Task to carry out:
Write out again, exactly, the lines of the listing below from the first one through the one that contains "[0:00.00-0:02.60]", and no other lines.

Information:
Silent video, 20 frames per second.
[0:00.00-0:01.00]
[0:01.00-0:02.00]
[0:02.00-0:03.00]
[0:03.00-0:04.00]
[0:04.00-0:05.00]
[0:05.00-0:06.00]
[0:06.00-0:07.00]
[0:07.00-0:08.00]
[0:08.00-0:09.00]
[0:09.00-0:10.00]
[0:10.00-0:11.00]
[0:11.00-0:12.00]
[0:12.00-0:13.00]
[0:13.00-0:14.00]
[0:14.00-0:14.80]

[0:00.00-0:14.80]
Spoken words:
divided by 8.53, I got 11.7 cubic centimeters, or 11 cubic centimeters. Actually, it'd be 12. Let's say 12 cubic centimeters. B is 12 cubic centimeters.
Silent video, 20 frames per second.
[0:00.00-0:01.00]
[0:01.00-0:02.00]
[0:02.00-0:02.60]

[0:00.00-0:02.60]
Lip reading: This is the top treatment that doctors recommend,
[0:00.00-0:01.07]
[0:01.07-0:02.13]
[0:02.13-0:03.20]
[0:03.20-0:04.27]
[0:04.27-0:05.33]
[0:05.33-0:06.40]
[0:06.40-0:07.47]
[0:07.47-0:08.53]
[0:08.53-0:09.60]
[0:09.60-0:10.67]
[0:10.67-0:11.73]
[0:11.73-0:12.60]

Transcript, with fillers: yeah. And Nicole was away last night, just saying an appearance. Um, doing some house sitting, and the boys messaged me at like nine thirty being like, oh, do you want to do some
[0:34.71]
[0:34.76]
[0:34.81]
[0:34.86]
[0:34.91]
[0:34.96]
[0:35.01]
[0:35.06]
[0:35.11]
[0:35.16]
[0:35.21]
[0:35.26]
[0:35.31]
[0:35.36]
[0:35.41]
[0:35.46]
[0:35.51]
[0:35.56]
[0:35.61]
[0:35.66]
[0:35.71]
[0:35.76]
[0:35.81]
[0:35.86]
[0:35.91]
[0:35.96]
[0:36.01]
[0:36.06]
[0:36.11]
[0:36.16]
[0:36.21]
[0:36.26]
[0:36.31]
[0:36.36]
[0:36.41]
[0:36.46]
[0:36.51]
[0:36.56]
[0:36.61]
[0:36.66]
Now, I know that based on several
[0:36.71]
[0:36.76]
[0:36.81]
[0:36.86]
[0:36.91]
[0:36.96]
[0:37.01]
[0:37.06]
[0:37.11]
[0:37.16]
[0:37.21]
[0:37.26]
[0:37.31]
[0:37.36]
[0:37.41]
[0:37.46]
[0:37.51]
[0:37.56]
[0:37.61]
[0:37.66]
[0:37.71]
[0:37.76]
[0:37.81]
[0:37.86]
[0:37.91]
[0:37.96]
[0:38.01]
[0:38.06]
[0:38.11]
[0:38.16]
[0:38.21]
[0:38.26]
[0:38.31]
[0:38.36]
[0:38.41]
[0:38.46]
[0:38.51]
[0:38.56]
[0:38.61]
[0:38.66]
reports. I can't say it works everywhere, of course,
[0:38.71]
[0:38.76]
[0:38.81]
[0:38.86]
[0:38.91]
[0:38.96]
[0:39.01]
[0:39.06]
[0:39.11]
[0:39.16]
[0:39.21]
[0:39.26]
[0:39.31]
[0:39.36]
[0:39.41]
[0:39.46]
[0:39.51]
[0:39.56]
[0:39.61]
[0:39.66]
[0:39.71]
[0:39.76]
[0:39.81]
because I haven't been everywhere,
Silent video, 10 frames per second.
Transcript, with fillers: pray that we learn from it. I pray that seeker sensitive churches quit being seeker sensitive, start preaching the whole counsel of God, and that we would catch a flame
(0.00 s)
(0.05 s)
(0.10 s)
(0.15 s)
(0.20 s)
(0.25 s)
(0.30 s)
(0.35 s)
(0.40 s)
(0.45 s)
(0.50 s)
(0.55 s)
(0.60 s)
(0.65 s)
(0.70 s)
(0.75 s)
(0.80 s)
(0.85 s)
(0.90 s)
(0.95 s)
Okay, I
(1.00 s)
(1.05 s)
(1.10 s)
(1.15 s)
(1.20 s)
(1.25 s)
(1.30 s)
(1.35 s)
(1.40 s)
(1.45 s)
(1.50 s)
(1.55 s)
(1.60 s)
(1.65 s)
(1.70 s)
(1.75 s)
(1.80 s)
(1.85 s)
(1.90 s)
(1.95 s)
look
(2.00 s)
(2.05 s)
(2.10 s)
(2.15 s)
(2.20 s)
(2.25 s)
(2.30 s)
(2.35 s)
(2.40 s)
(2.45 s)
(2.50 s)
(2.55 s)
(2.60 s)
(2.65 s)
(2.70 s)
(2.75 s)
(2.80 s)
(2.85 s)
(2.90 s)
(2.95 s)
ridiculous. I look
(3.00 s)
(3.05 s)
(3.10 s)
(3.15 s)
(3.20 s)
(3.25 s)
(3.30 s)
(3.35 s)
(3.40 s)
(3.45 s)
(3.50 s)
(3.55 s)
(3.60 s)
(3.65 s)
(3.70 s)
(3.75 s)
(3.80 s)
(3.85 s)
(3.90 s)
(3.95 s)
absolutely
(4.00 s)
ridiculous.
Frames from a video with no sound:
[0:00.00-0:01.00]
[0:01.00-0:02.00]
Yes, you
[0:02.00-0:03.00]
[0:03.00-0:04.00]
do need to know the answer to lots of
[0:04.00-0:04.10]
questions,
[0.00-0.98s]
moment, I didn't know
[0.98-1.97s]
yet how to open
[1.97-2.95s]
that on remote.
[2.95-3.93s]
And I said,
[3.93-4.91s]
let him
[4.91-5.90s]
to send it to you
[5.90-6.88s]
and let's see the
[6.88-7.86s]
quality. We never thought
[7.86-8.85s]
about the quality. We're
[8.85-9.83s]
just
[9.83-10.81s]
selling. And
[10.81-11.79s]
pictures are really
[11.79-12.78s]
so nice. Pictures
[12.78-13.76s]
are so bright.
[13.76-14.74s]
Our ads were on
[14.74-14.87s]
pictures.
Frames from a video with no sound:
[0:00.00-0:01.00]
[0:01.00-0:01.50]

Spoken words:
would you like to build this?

Answer to the problem:
Silent video, 20 frames per second.
[0:00.00-0:01.00]
[0:01.00-0:02.00]
[0:02.00-0:03.00]
[0:03.00-0:04.00]
[0:04.00-0:05.00]
[0:05.00-0:06.00]
[0:06.00-0:07.00]
[0:07.00-0:08.00]
[0:08.00-0:09.00]
[0:09.00-0:10.00]
[0:10.00-0:11.00]
[0:11.00-0:12.00]
[0:12.00-0:13.00]
[0:13.00-0:14.00]
[0:14.00-0:14.80]

[0:00.00-0:14.80]
Spoken words:
divided by 8.53, I got 11.7 cubic centimeters, or 11 cubic centimeters. Actually, it'd be 12. Let's say 12 cubic centimeters. B is 12 cubic centimeters.
Silent video, 20 frames per second.
[0:00.00-0:01.00]
[0:01.00-0:02.00]
[0:02.00-0:02.60]

[0:00.00-0:02.60]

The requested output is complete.